Dataset entries:
+===+

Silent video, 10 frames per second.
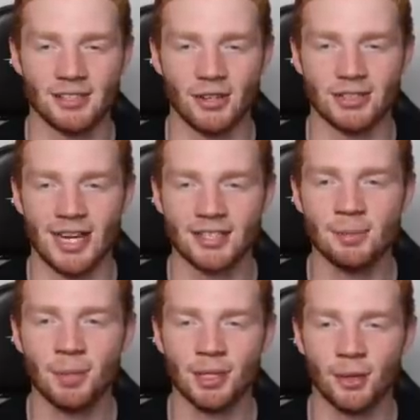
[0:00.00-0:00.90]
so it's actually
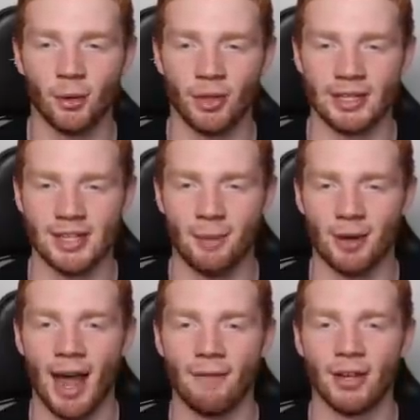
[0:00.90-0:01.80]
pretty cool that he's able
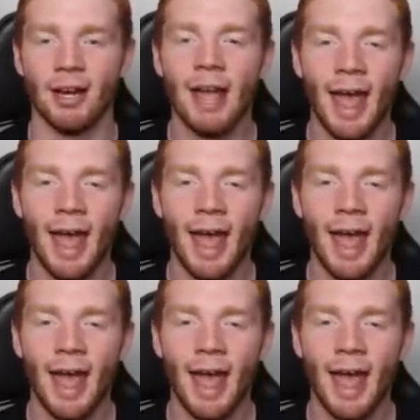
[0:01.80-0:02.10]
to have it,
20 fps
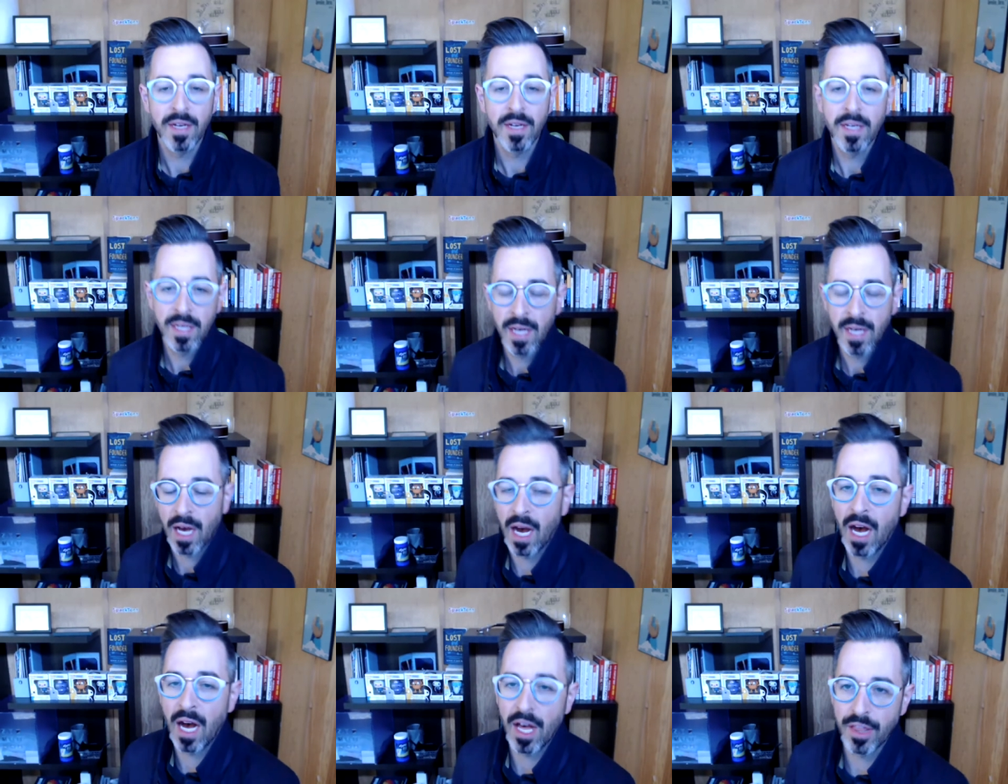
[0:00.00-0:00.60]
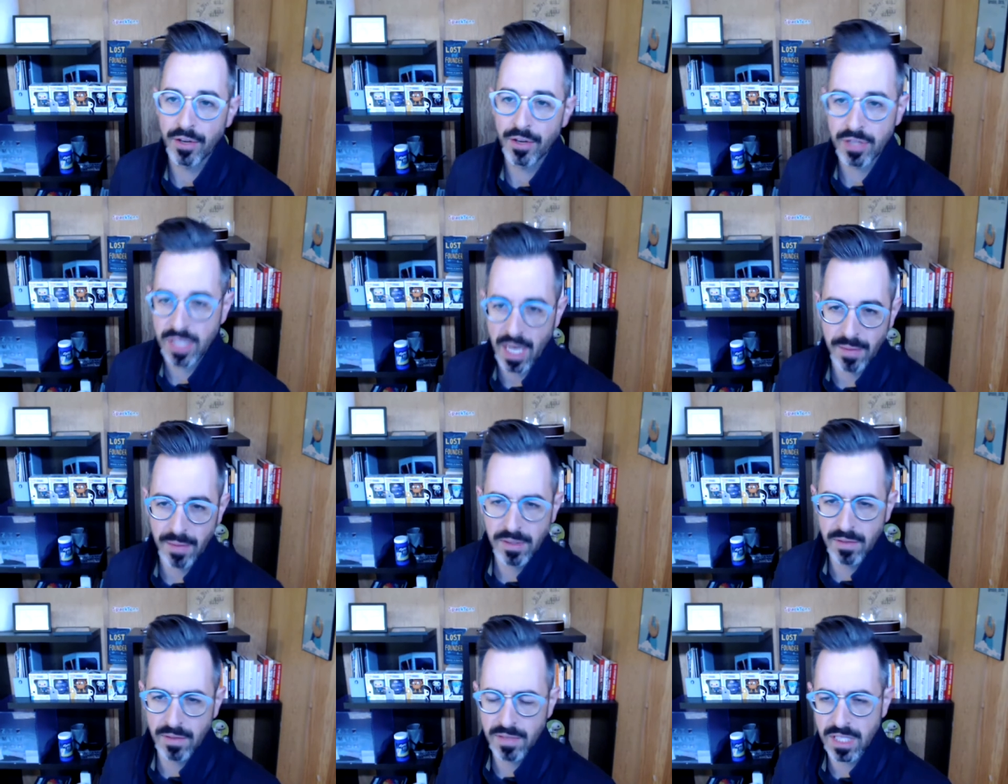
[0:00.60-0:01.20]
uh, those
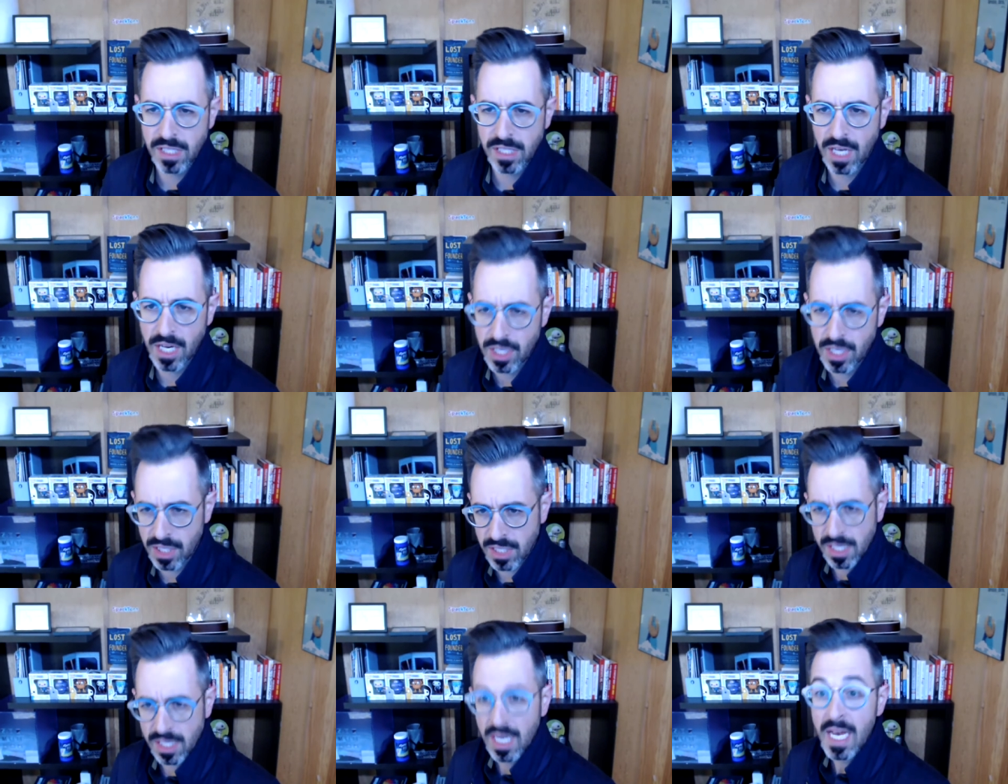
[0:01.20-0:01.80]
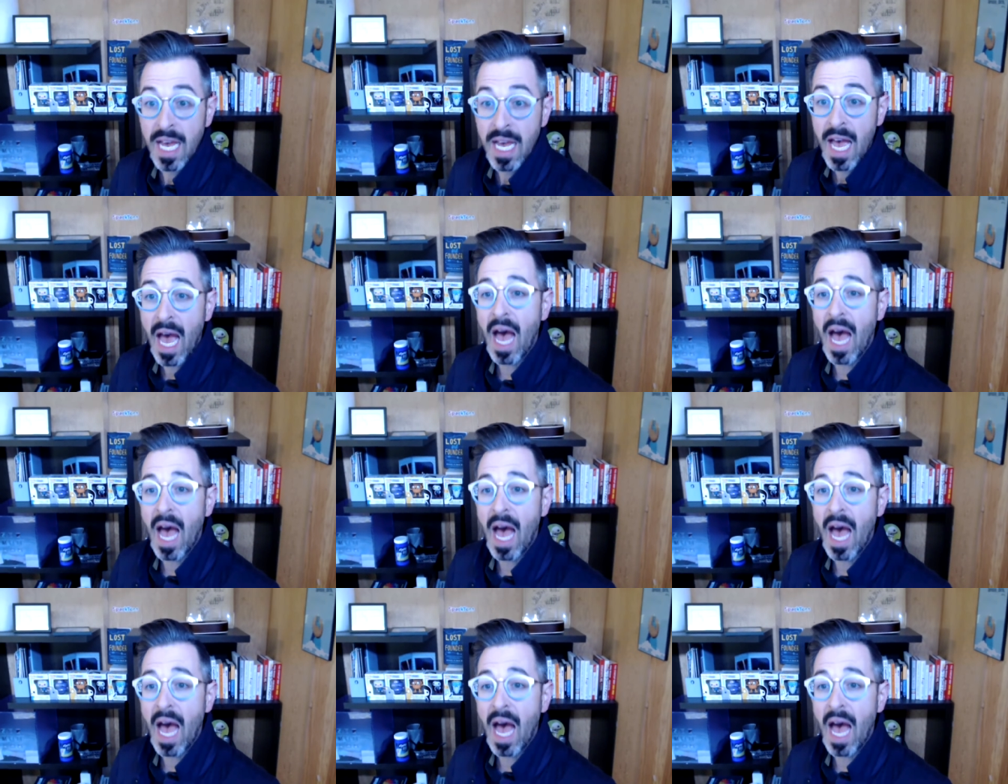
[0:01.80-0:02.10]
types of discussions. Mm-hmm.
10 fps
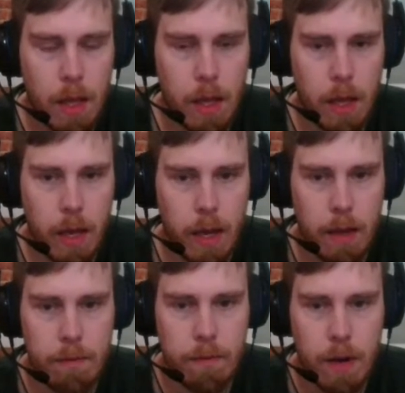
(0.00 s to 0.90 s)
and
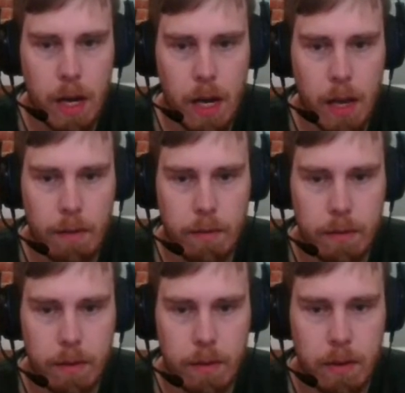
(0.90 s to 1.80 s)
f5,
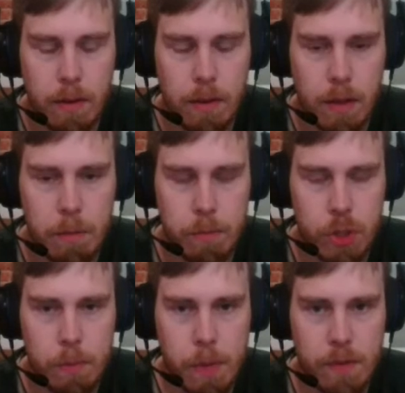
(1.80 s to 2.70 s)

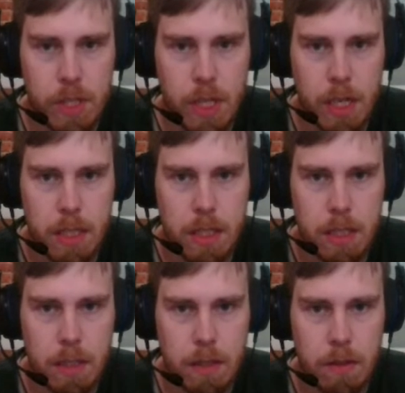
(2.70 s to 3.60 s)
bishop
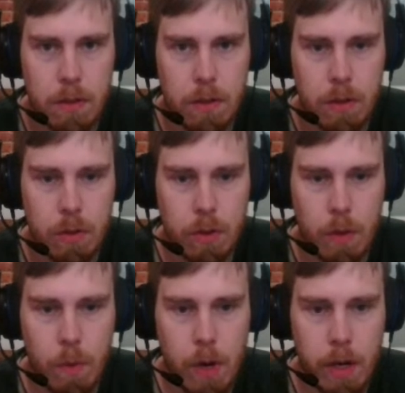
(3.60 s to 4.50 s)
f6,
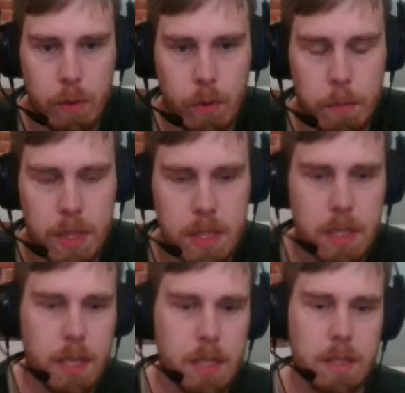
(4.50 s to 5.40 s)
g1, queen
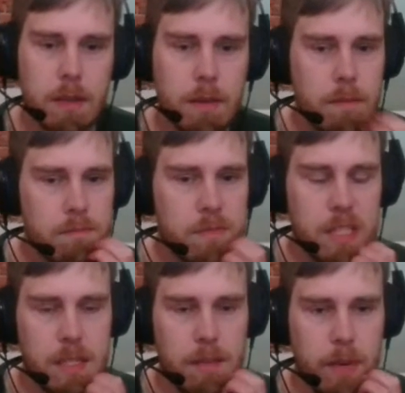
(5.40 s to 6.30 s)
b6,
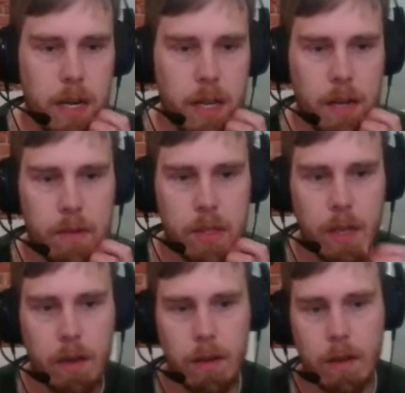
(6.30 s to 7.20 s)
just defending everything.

+===+

Give back the data exactly. Skip any images.

Silent video, 10 frames per second.
[0:00.00-0:00.90]
so it's actually
[0:00.90-0:01.80]
pretty cool that he's able
[0:01.80-0:02.10]
to have it,
20 fps
[0:00.00-0:00.60]
[0:00.60-0:01.20]
uh, those
[0:01.20-0:01.80]
[0:01.80-0:02.10]
types of discussions. Mm-hmm.
10 fps
(0.00 s to 0.90 s)
and
(0.90 s to 1.80 s)
f5,
(1.80 s to 2.70 s)

(2.70 s to 3.60 s)
bishop
(3.60 s to 4.50 s)
f6,
(4.50 s to 5.40 s)
g1, queen
(5.40 s to 6.30 s)
b6,
(6.30 s to 7.20 s)
just defending everything.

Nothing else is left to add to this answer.